Automate Your ETL Processes On A Schedule - Two Ways

05-31-2019 06:40 AM
Esri Regular Contributor
8 2 5,774

This post is about automating repetitive ETL processes right from your desktop.  No code, no server.

Note:  This post originally discussed only one way to schedule ETL processing, but with the ArcGIS Pro 2.5 release, due out soon, job scheduling is coming to Desktop geoprocessing right from any tool's Run button!  I'll leave the 'legacy' approach details in the post but do read through to the 'new' approach once you're able to deploy Pro 2.5.

The legacy approach:

We're seeing many people using Data Interoperability to periodically synchronize datasets between systems of record.  Typically the source data refresh 'trigger' is driven by a schedule and not some random event, and the frequency of updates is based on multiples of a working day.  If you're on this kind of treadmill this post is for you!

You may have heard of this sort of automation in the context of Windows Task Scheduler with a Python script as the task and the script calling a geoprocessing tool or model.

We're going down the task scheduling path too, but without needing Python.
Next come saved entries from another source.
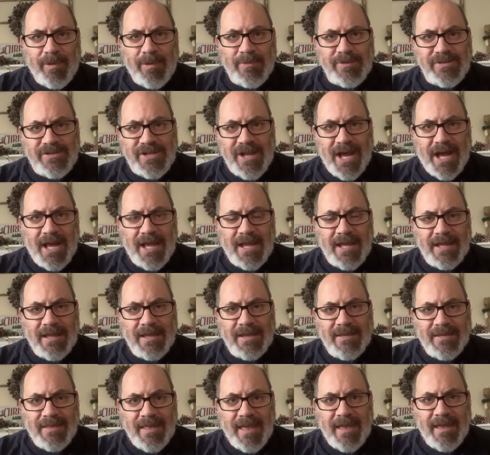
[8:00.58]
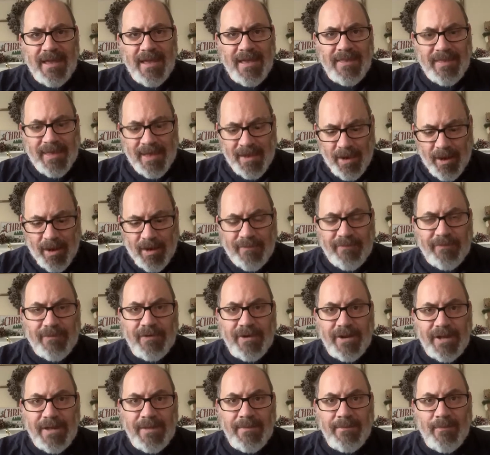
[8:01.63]
he was dying, they offered
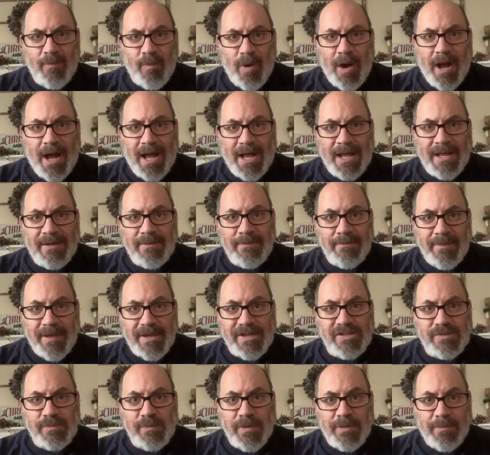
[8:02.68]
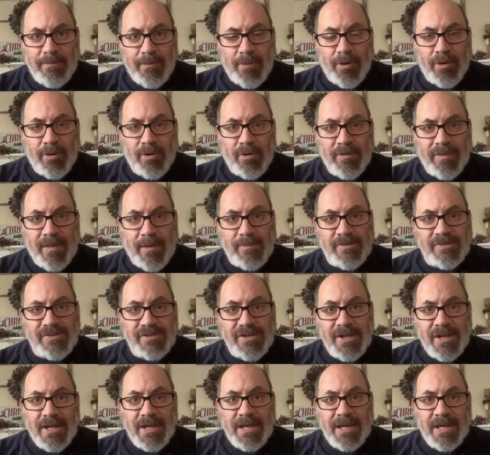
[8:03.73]
him wine mixed with myrrh that was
In the modern era there is a lot of emphasis on service oriented architecture and the ArcGIS stack has comprehensive publication and synchronization capabilities amongst apps, but you're reading this because you're working outside the stack, at least at one end of your synchronization workflow.  You have used Data Interoperability's Workbench app to wrangle services, databases, files and so on to achieve your own private batch 'service'.  You don't have to be the server and click 'Run' too.  Your friend is this guy:

C:\Program Files\ArcGIS\Data Interoperability for ArcGIS Pro\fme.exe

That's right, a big fat executable.  This is the one that does all the work when an ETL tool runs.  You may never have noticed, but when you run an ETL tool while being edited in Workbench, the very first line that appears in the log window is:   Command-line to run this workspace:  followed by the path to our new friend above and the path to the open workbench .fmw file, and any arguments the workspace needs.  Its all there, so lets plug it together.

Lets dispense with some legalities first.  With ArcGIS Pro, Enterprise and OnLine you're living in a world of named user licensing.  Your ETL tool may embed these credentials.  Provided the scheduled task you build automates the ETL tool on the machine you would use to run it interactively there should not be any licensing issues.  If someone else needs to run it they should replace the named user credentials first.

For my example I'm going to recycle an ETL tool example from an earlier post.  I use it to maintain a hosted feature service using data harvested from a Geoserver instance via an extended WFS API.  It has an official refresh rate of once a week, each Saturday local time; I run the ETL tool when I remember to on Monday mornings (hey its only a demo).  Let's automate that.  Mondays are getting problematic for me, I may forget.

The example ETL tool reports the command line I should use to run the workspace is:

"C:\Program Files\ArcGIS\Data Interoperability for ArcGIS Pro\fme.exe" C:\Work\Synchronize\Synchronize.fmw --API_Key "im_not_telling_you_my_api_key" --LDS_Unique_ID "address_id"

Because ETL tools store their parameter values it isn't necessary to supply those arguments if they don't change, so this works too:

"C:\Program Files\ArcGIS\Data Interoperability for ArcGIS Pro\fme.exe" C:\Work\Synchronize\Synchronize.fmw

Now we create the scheduled task.  Open Task Scheduler and fill in the dialogs for a Basic Task:

Adjust the settings how you need:

Tip:  If you configure the task exactly as above a command window like below will pop up, if you don't want this use the setting 'Run whether user is logged on or not'.

While I remember, if you're interested in more ways to batch ETL check out this post.

Now do your bit and come in late Mondays!

Note:  We have had reports from the field that Windows Task Scheduler can be impeded from working by some system security settings.  If you find this and cannot work around them with your IT department, log a support call with Esri and ask the analyst to consult Analyst Knowledge Article 000022373 which has a reference to an alternative scheduling technology.

The new approach:

Please read the Pro 2.5 help topic 'Schedule geoprocessing tools' for details, I'll only show the user interface experience here.  Starting with the same 'Synchronize' ETL tool as in the legacy approach outlined above, I create a scheduled tool from the Run button, here is a screen grab:

Select 'Schedule' and you'll get a configuration dialog:

I set up weekly recurrence like in the first example; to refine the 'Begin On' value the pull-down supplies a handy date-time picker:

I'm done!  How easy is that!  Apart from the obvious ease of setting up the automation you should note that the ETL tool is just a tool, there are no special considerations around handling an ETL tool versus a core geoprocessing tool (or model).  Caveat, if you are using concurrent licensing and scheduling a Python script tool that calls any extensions (Data Interoperability for example) then your code will need a CheckOutExtension() call.
A fine point, don't forget to use appropriate power management (disk shutdown, sleep, hibernate) settings for your scheduling PC, talk this through with your IT folks if you have any doubts, for example it is possible for network administrators to enforce rules for hibernation that override the visible power settings.

Now go ahead and automate stuff!